• [Problem requirements] Write out all the data verbatim. Skip images.

--- Records for the exercise Enclosed Below ---

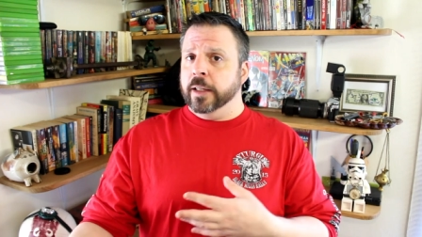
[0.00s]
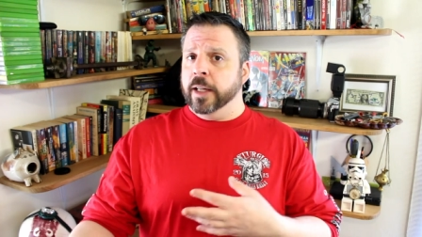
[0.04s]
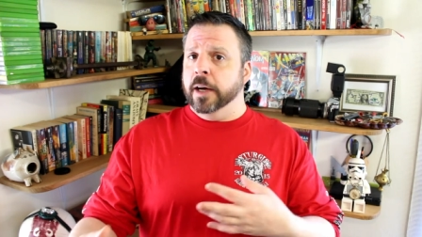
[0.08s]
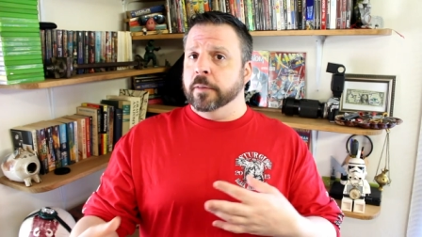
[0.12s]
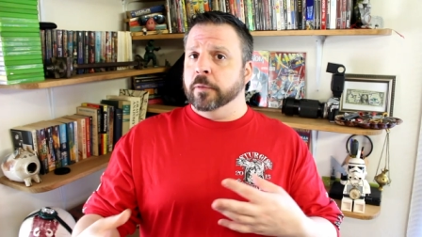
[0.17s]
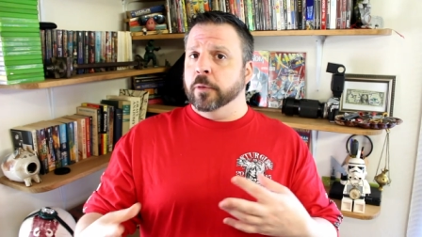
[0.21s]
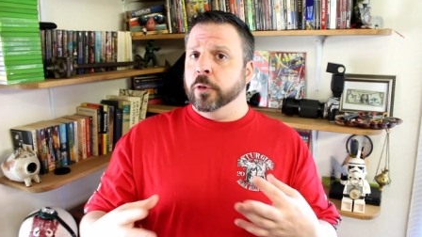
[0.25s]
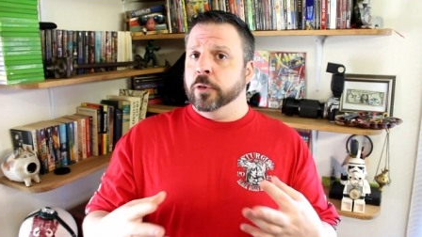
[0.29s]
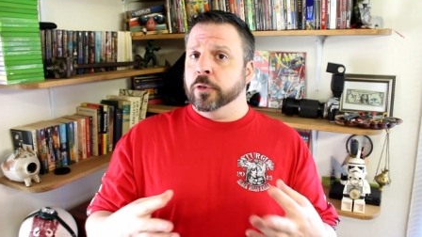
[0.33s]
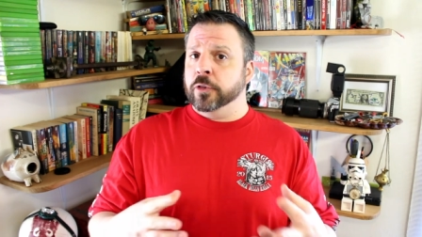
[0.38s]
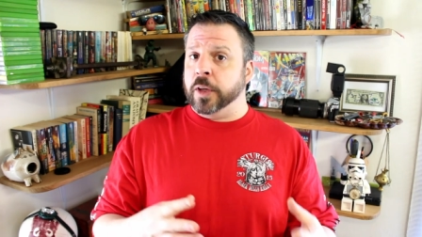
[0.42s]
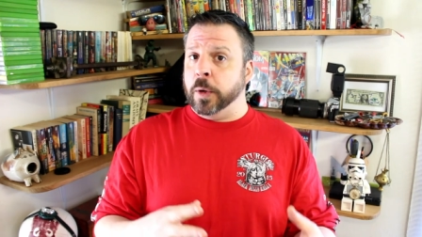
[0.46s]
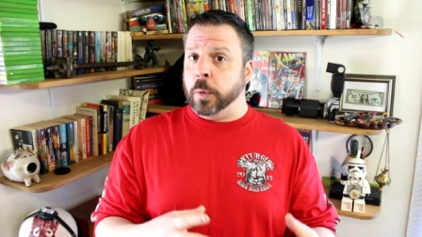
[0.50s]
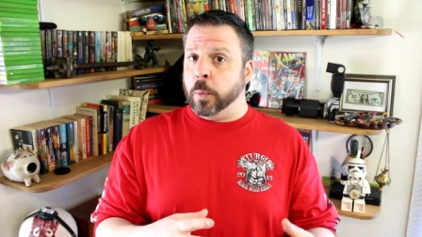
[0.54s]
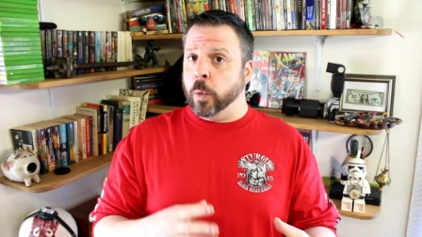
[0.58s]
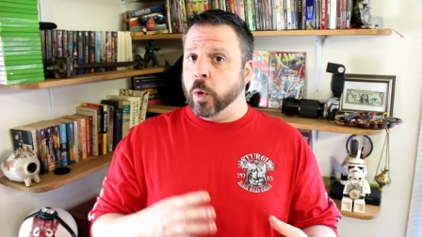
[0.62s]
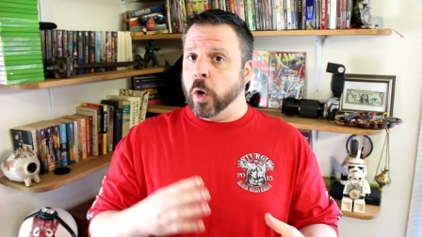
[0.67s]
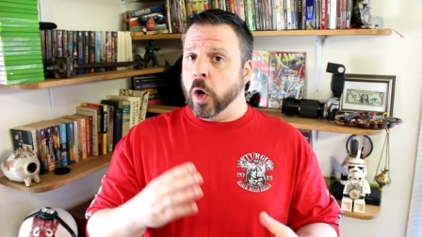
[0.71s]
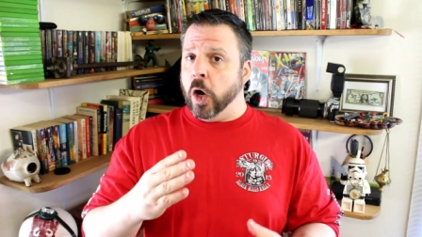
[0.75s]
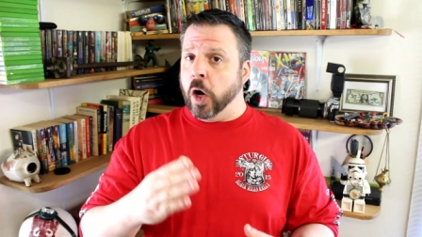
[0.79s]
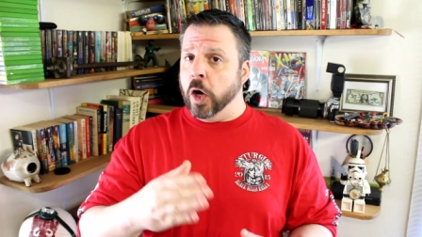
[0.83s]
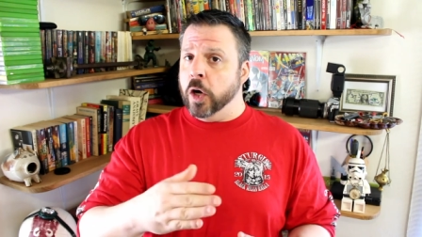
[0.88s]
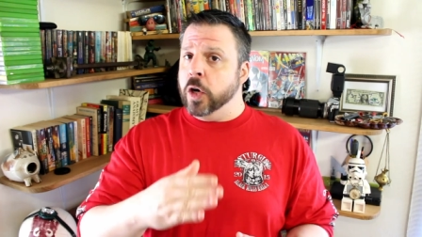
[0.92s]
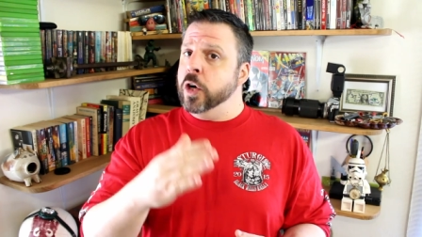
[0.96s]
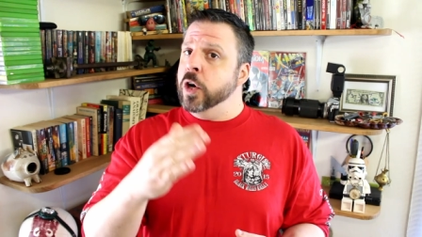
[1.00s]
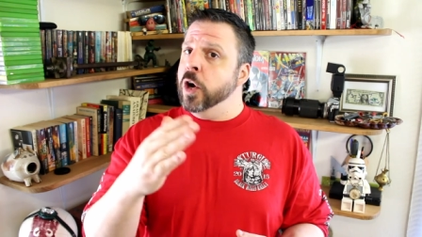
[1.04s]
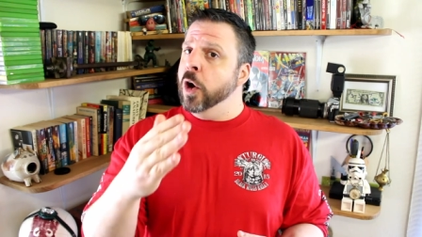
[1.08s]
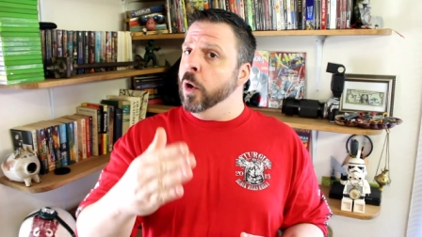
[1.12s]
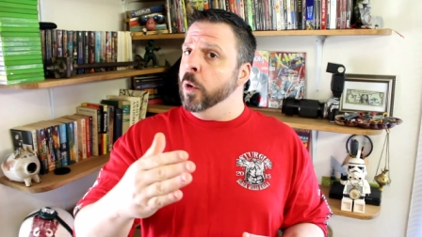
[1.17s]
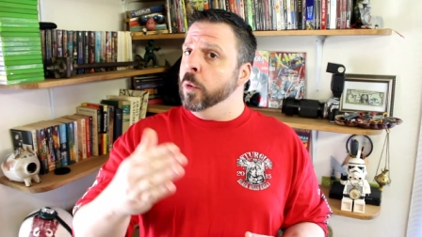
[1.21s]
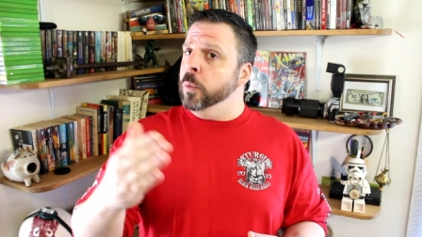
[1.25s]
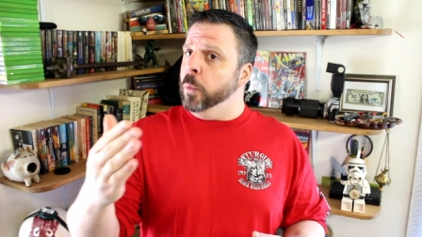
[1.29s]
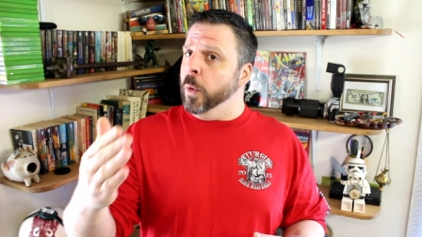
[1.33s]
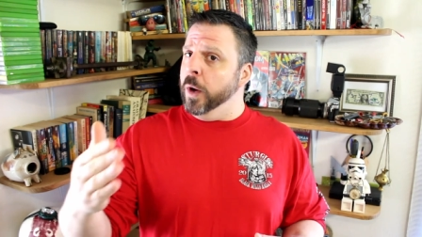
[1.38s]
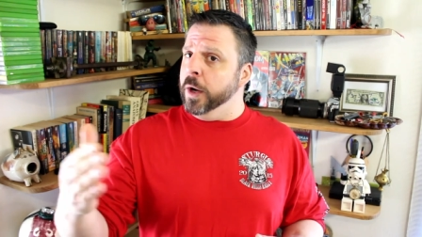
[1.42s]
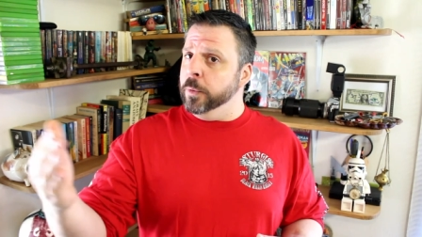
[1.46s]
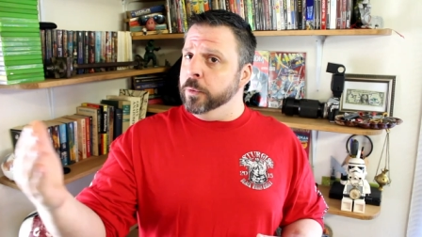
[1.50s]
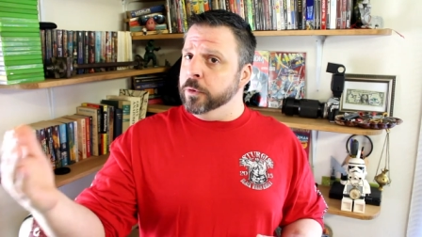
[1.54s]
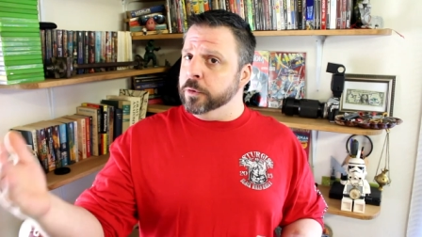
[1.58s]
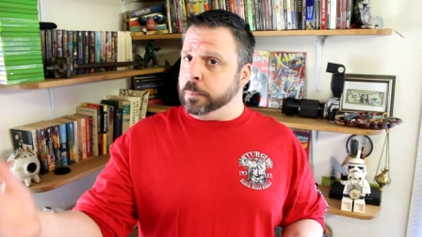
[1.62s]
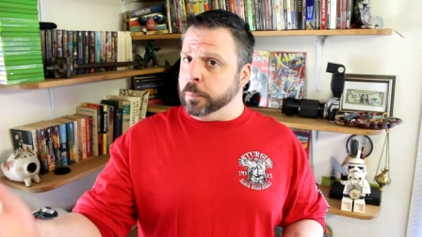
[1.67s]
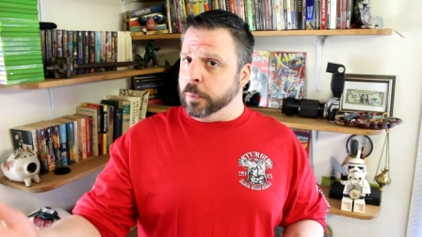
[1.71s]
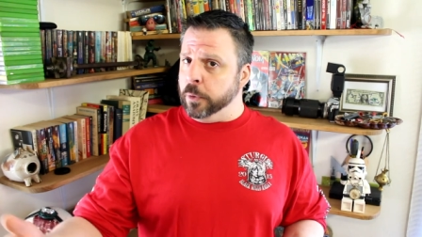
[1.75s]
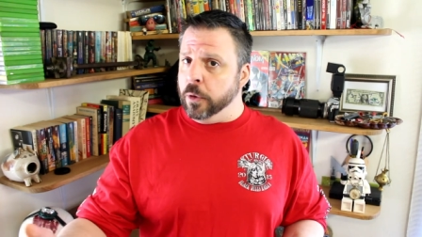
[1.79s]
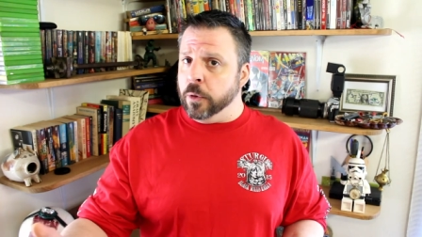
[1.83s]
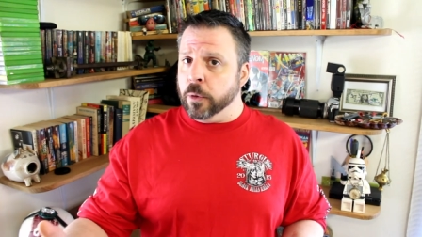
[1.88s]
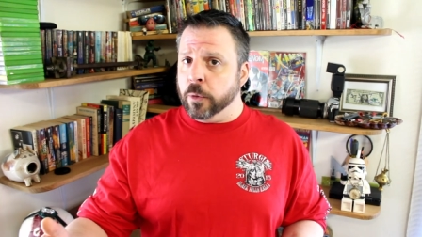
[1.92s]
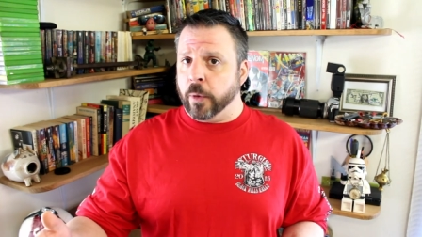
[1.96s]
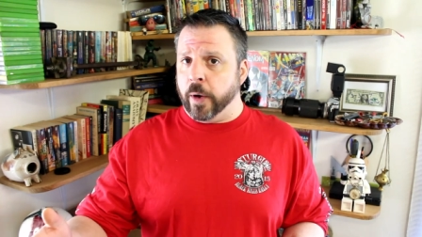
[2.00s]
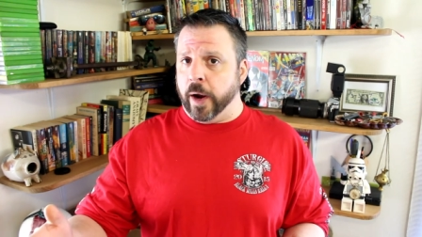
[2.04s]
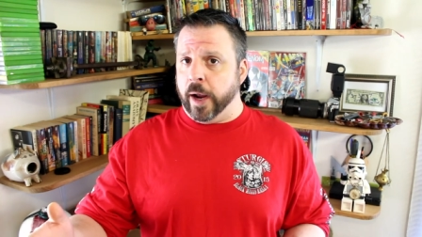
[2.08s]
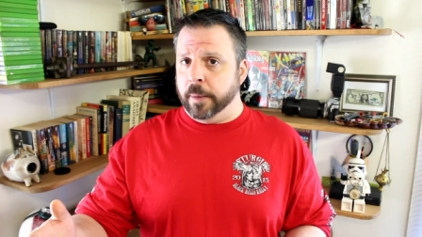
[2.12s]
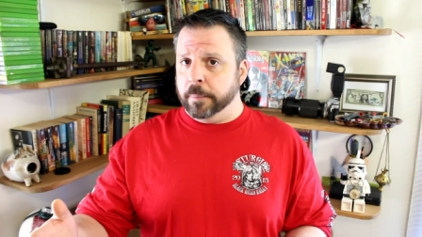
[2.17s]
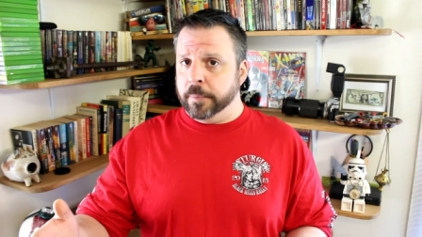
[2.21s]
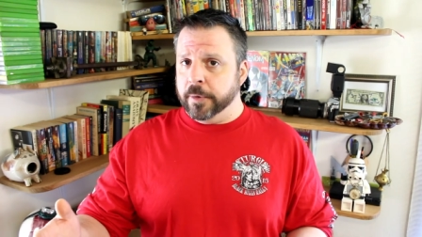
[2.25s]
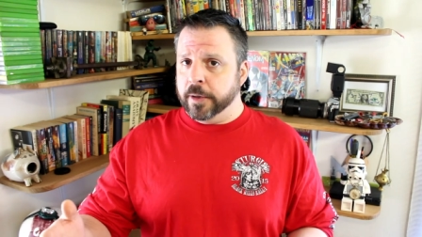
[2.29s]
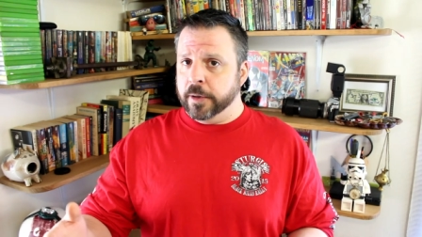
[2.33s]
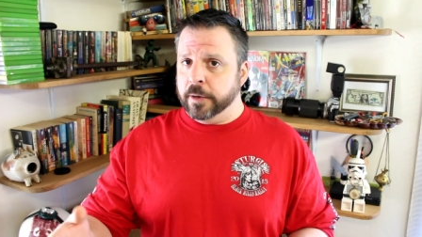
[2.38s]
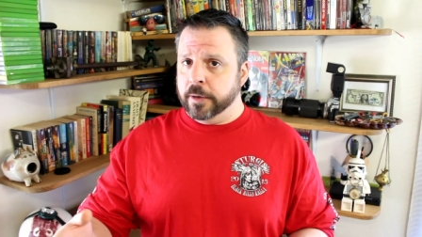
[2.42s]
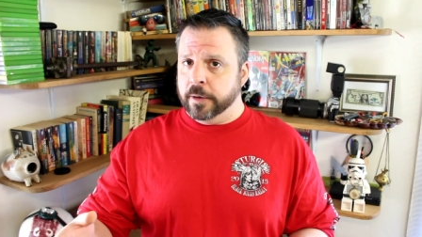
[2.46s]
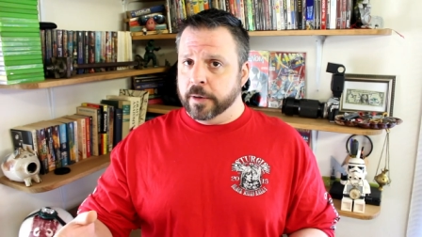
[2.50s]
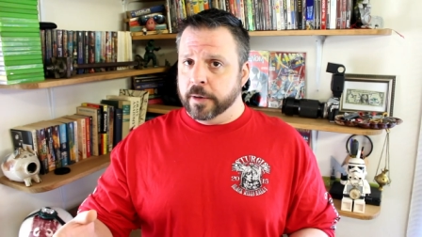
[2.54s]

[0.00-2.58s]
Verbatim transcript: levels that were unknown when it was programmed,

--- End of Enclosed Records for the exercise ---

• [Result of the exercise]
[0.00s]
[0.04s]
[0.08s]
[0.12s]
[0.17s]
[0.21s]
[0.25s]
[0.29s]
[0.33s]
[0.38s]
[0.42s]
[0.46s]
[0.50s]
[0.54s]
[0.58s]
[0.62s]
[0.67s]
[0.71s]
[0.75s]
[0.79s]
[0.83s]
[0.88s]
[0.92s]
[0.96s]
[1.00s]
[1.04s]
[1.08s]
[1.12s]
[1.17s]
[1.21s]
[1.25s]
[1.29s]
[1.33s]
[1.38s]
[1.42s]
[1.46s]
[1.50s]
[1.54s]
[1.58s]
[1.62s]
[1.67s]
[1.71s]
[1.75s]
[1.79s]
[1.83s]
[1.88s]
[1.92s]
[1.96s]
[2.00s]
[2.04s]
[2.08s]
[2.12s]
[2.17s]
[2.21s]
[2.25s]
[2.29s]
[2.33s]
[2.38s]
[2.42s]
[2.46s]
[2.50s]
[2.54s]

[0.00-2.58s]
Verbatim transcript: levels that were unknown when it was programmed,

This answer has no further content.